10 julho 2006

Sequela dos Tempos II

Talvez seja sina. Isto é sinal, um mau sinal, ou pelos menos é sinal de que se escrevo é para não falar. Para não falar, só porque não há ninguém para falar. Ou todos os que há para falar não são os que eram necessários para ouvir o que houvera eu querido dizer. Assim, venho aqui e escrevo, escrevo que parto hoje, não falando. Toda a gente parte de todo o lado para todo o lado, e o animal que me transporta já trouxe outros que partiram para aqui. Tal como eu saio daqui cruzando-me com eles, eventualmente poderia cumprimentar um passageiro ou outro, ou mesmo interpelá-lo: veio de lá? porque vem para cá? eu vou para lá ! Assim, venho aqui e escrevo, sem saber se alguem lê, apenas para não falar. Para não dizer a quem poderia não querer escutar, e assim se perder a possibilidade de eu entender, porque o que dissesse não faria ricochete e não haveria a volta das palavras de resposta que nos fazem entender porque falámos assim ou de outra forma qualquer.

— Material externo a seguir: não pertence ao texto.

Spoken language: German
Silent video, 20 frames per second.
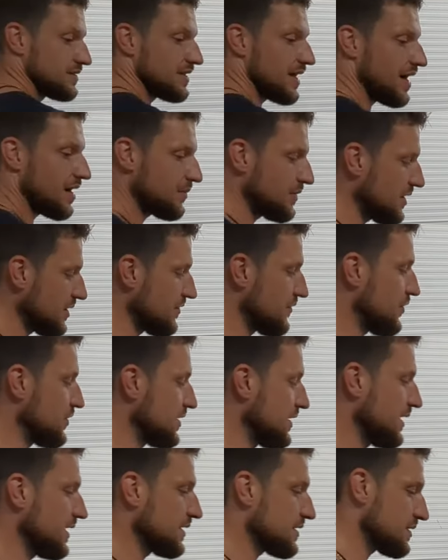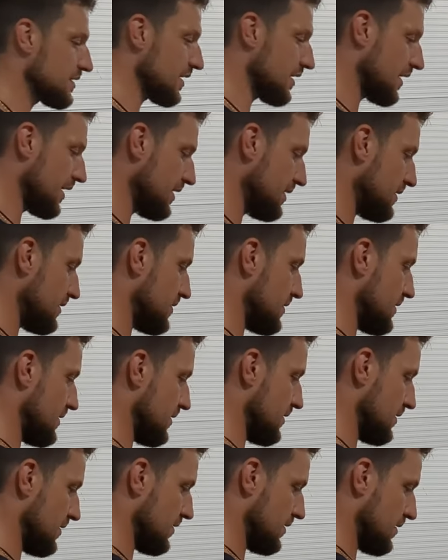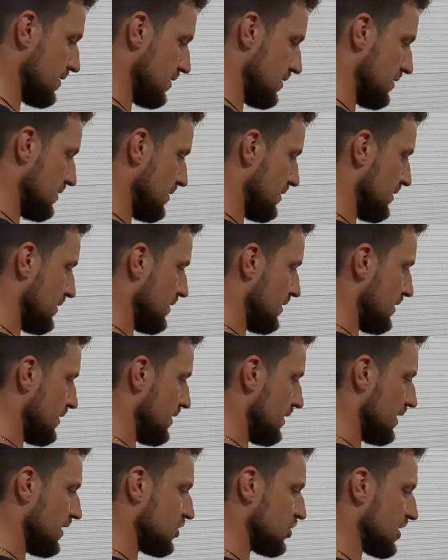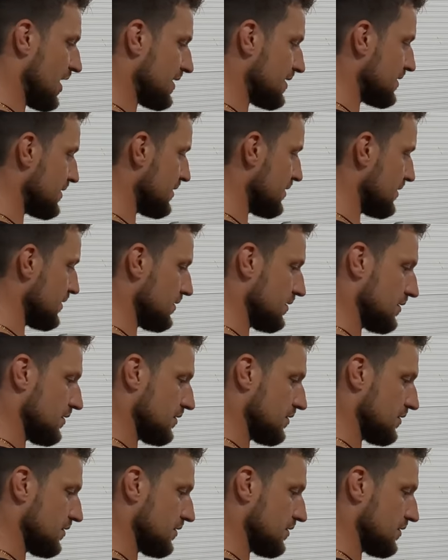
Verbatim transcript: damit von links nach rechts. Ich schätze,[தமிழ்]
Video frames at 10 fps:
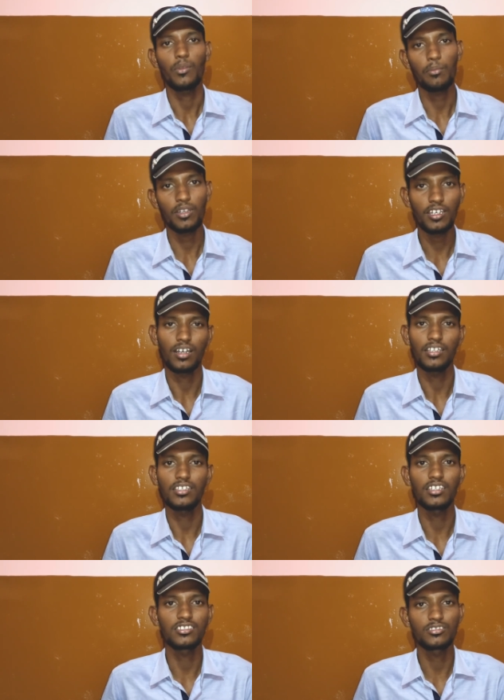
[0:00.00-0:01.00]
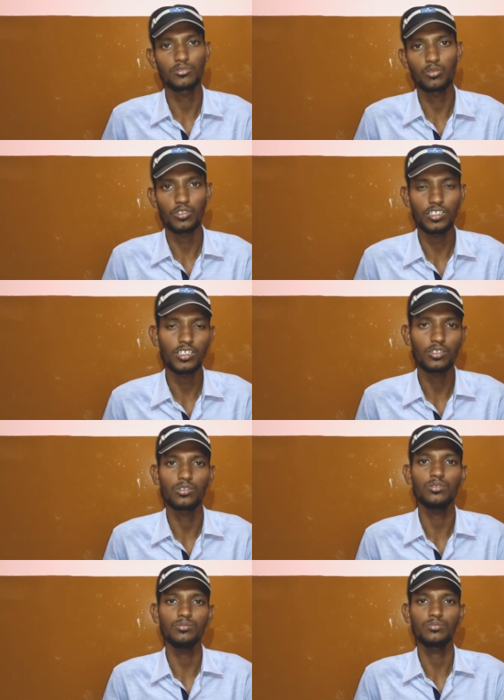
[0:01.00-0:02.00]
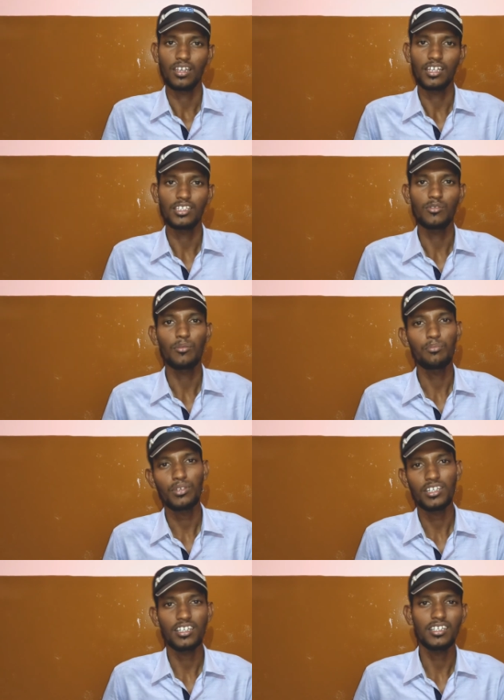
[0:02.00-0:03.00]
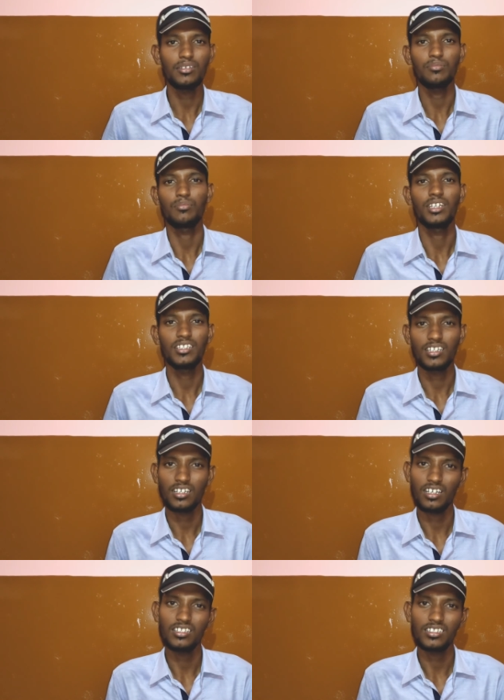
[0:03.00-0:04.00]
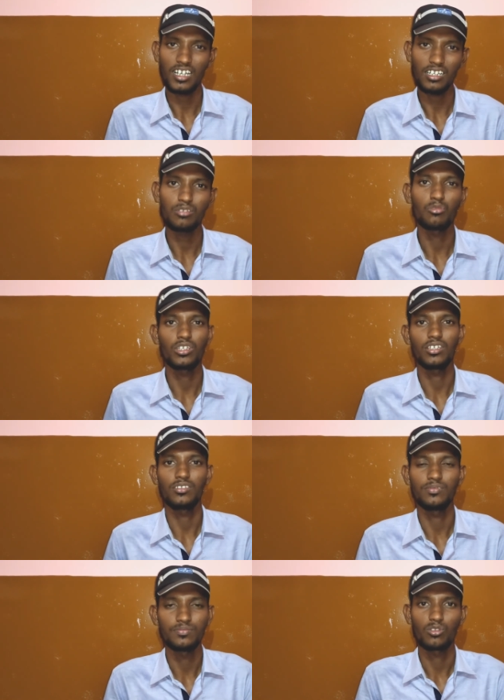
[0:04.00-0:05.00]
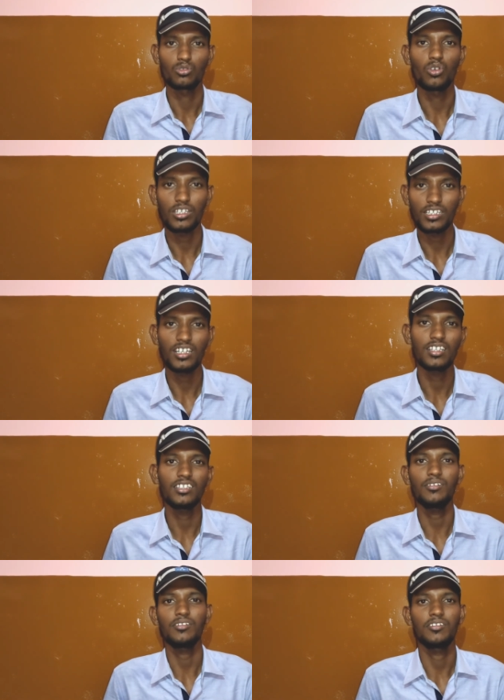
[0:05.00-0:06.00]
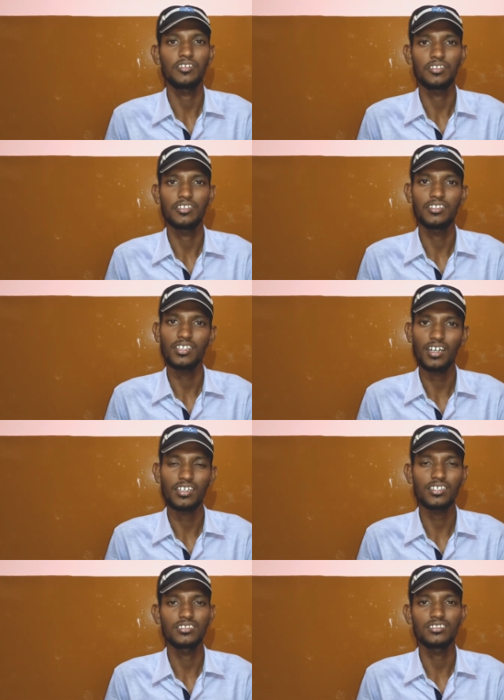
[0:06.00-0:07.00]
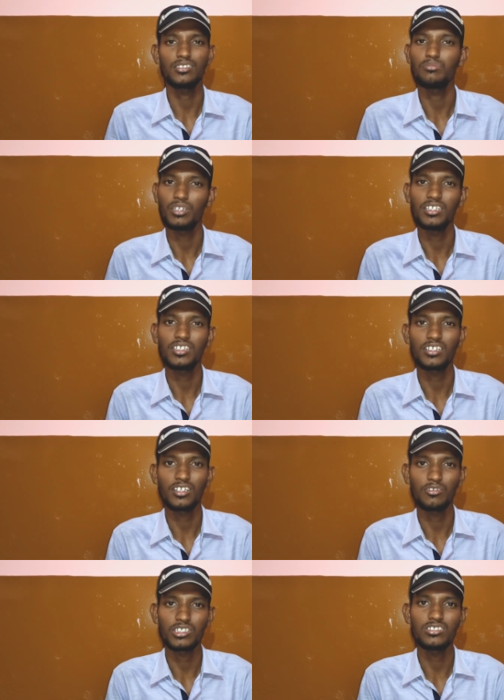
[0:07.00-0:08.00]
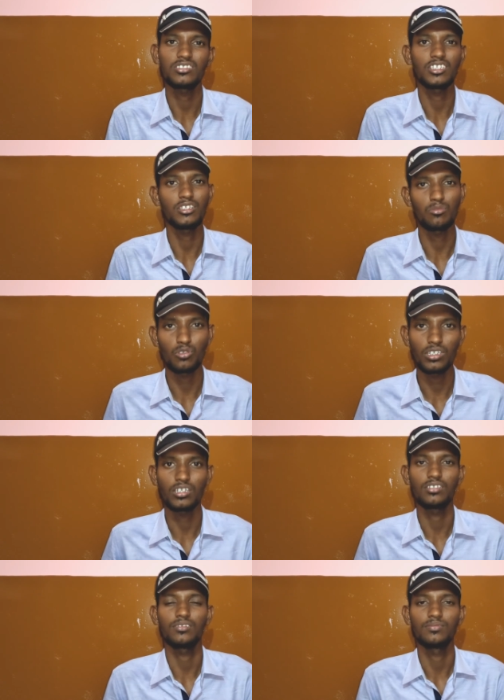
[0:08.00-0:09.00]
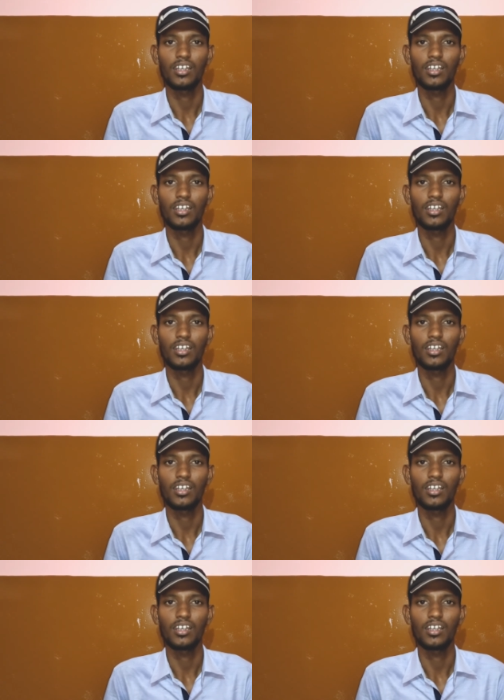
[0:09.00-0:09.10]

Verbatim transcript: வெப்பநிலை அதிகரிச்சுட்டு போயிட்டே இருக்கும் அந்த வெப்பநிலையை மனிதர்களால் தாங்க முடியாது ஸோ அதனால தான் இந்த ஆராய்ச்சினா மனிதர்களை வச்சு செய்ய முடியாது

É sempre outro o tempo, é mesmo uma banalidade escrevê-lo. Mas em cada tempo que é outro, se olha para outro tempo cheio de momentos: parece ver-me ali infeliz, no outro tempo, naquele tempo, mas se o sentia então agora parece-me um tempo mais doce, quase infantil. Porque o outro tempo que não é o de hoje, qualquer outro tempo, é um tempo tranquilo porque resolvido. Tal como se folheia um livro que já se leu até ao fim, de que se sabem já os segredos, mas em que lemos passagens de um momento, saboreando a emoção daquelas páginas, sabendo embora o seu desenrolar e epílogo. Não há portanto tempo de momentos infelizes, da mesma forma que não há agora tempo de momentos felizes.